(Dataset excerpts)
= = =
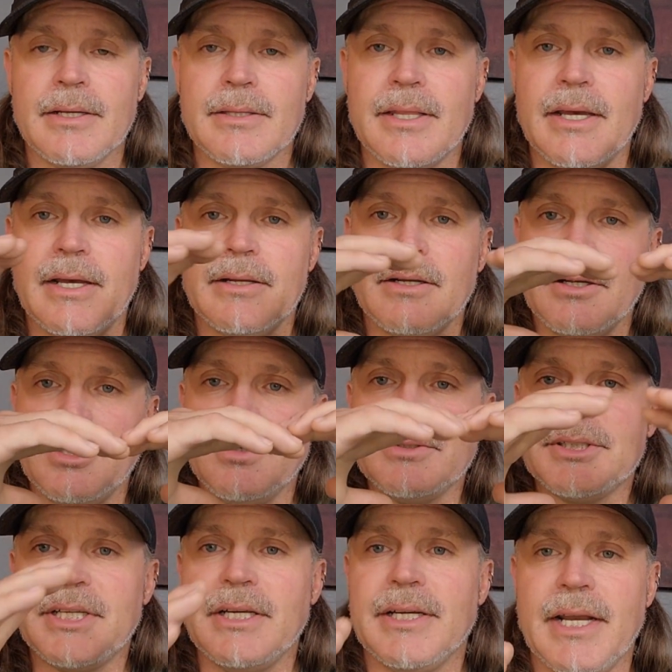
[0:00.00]
that you'll
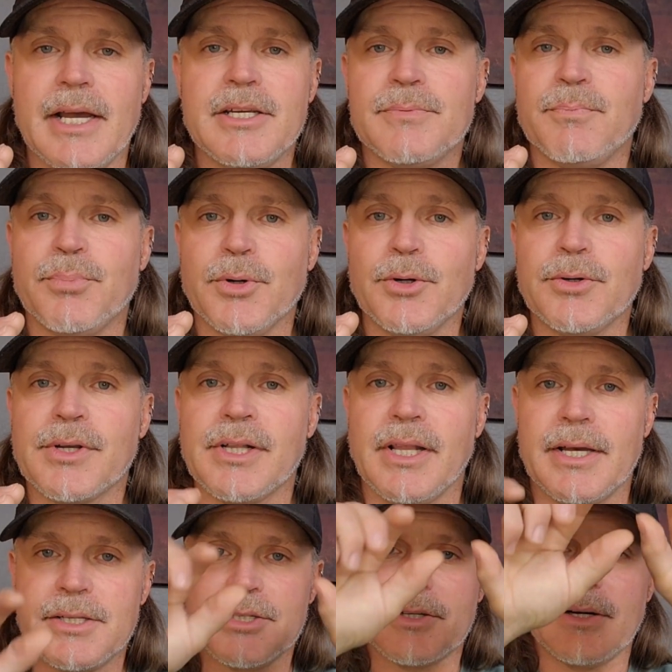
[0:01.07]
see a nice brood
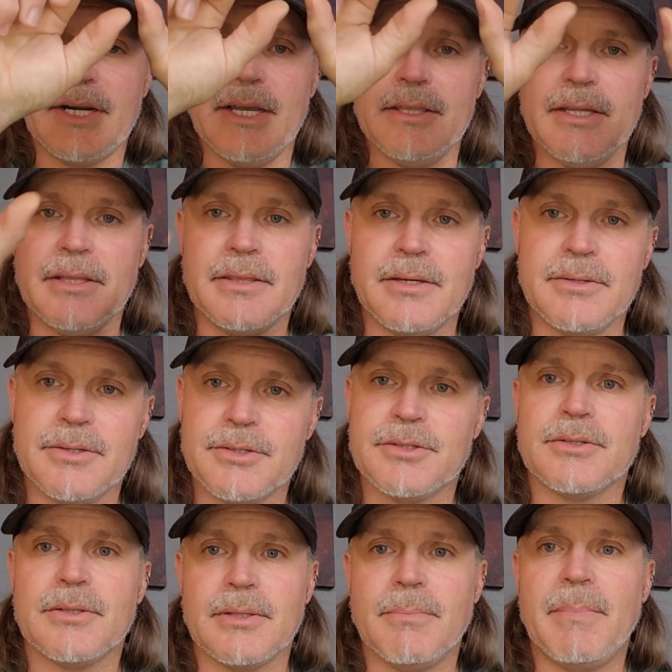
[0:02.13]
cluster, and that
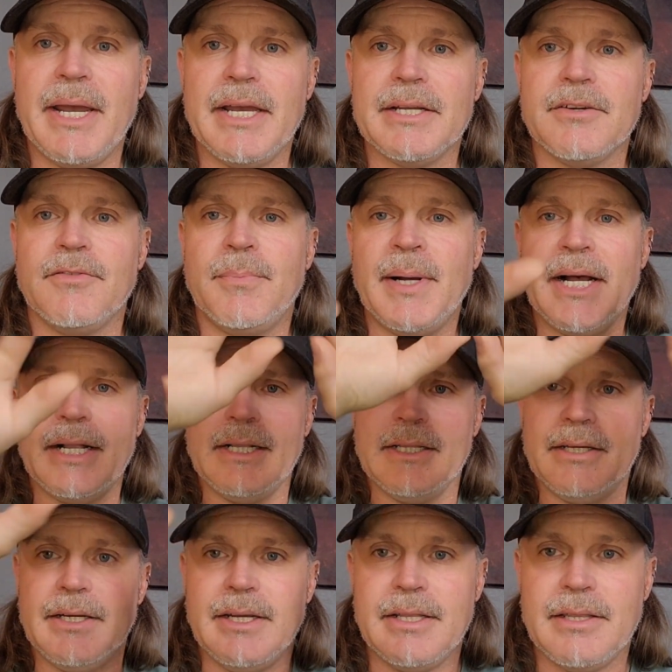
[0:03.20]
there's the band of
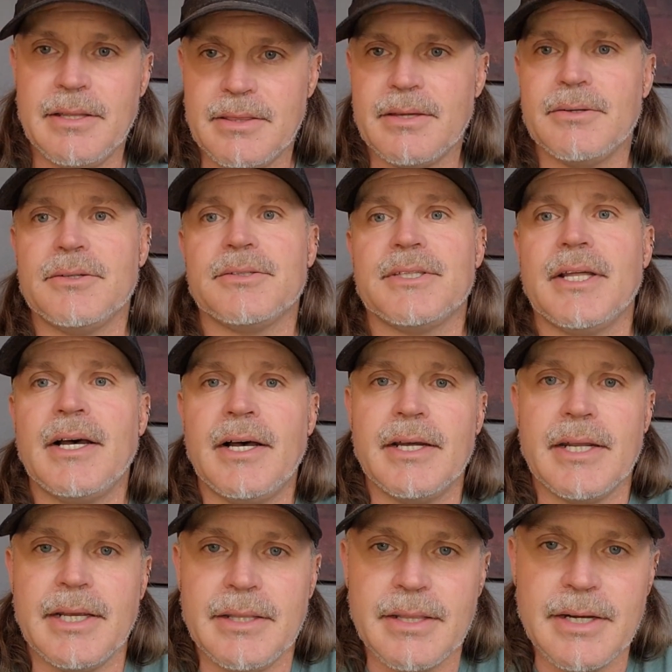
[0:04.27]
pollen, and that there's the
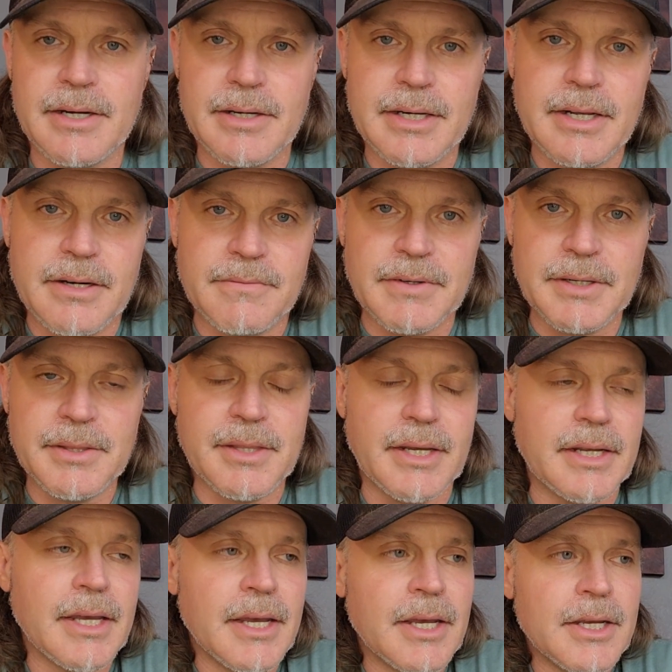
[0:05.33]
honey there and
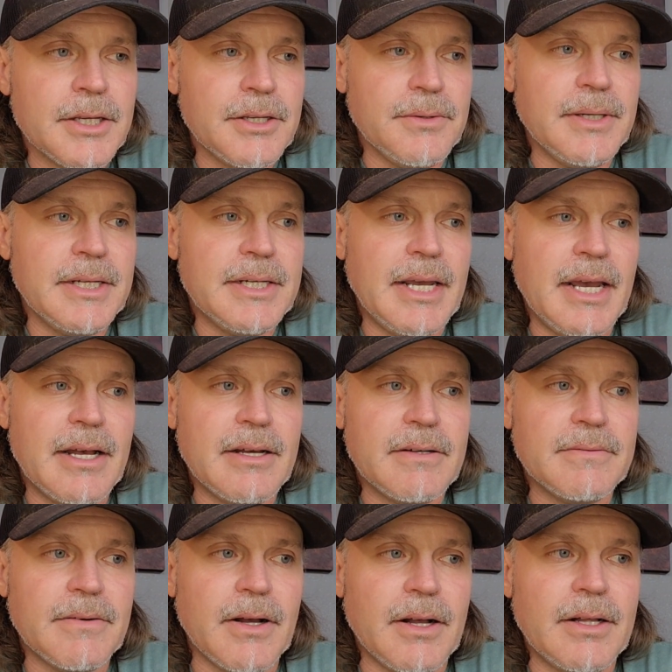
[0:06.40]
everything. You need to
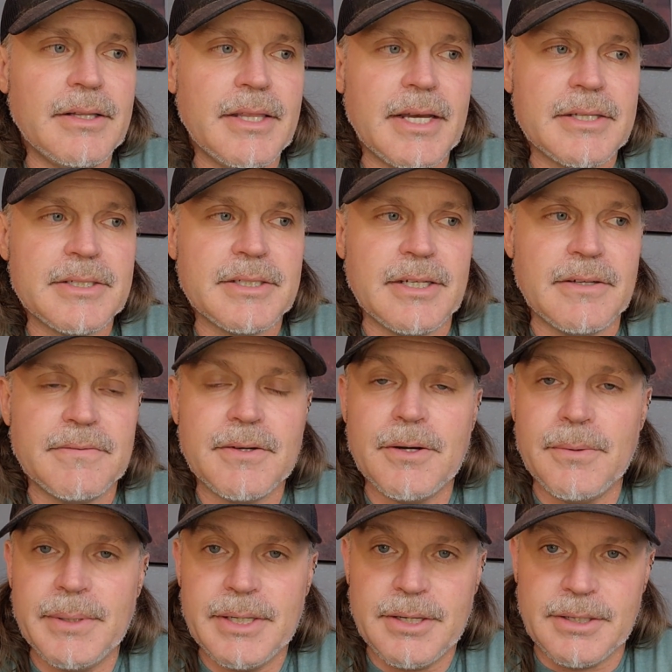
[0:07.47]
have all that stuff
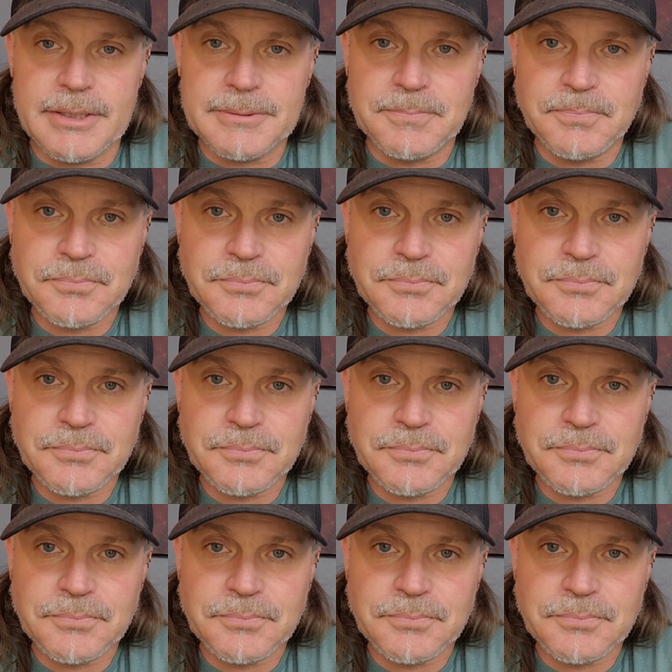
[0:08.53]
going on.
= = =
**PROBLEM STATEMENT:** Repeat the data above exactly; images are not part of the copy.

**RESULT:**
[0:00.00]
that you'll
[0:01.07]
see a nice brood
[0:02.13]
cluster, and that
[0:03.20]
there's the band of
[0:04.27]
pollen, and that there's the
[0:05.33]
honey there and
[0:06.40]
everything. You need to
[0:07.47]
have all that stuff
[0:08.53]
going on.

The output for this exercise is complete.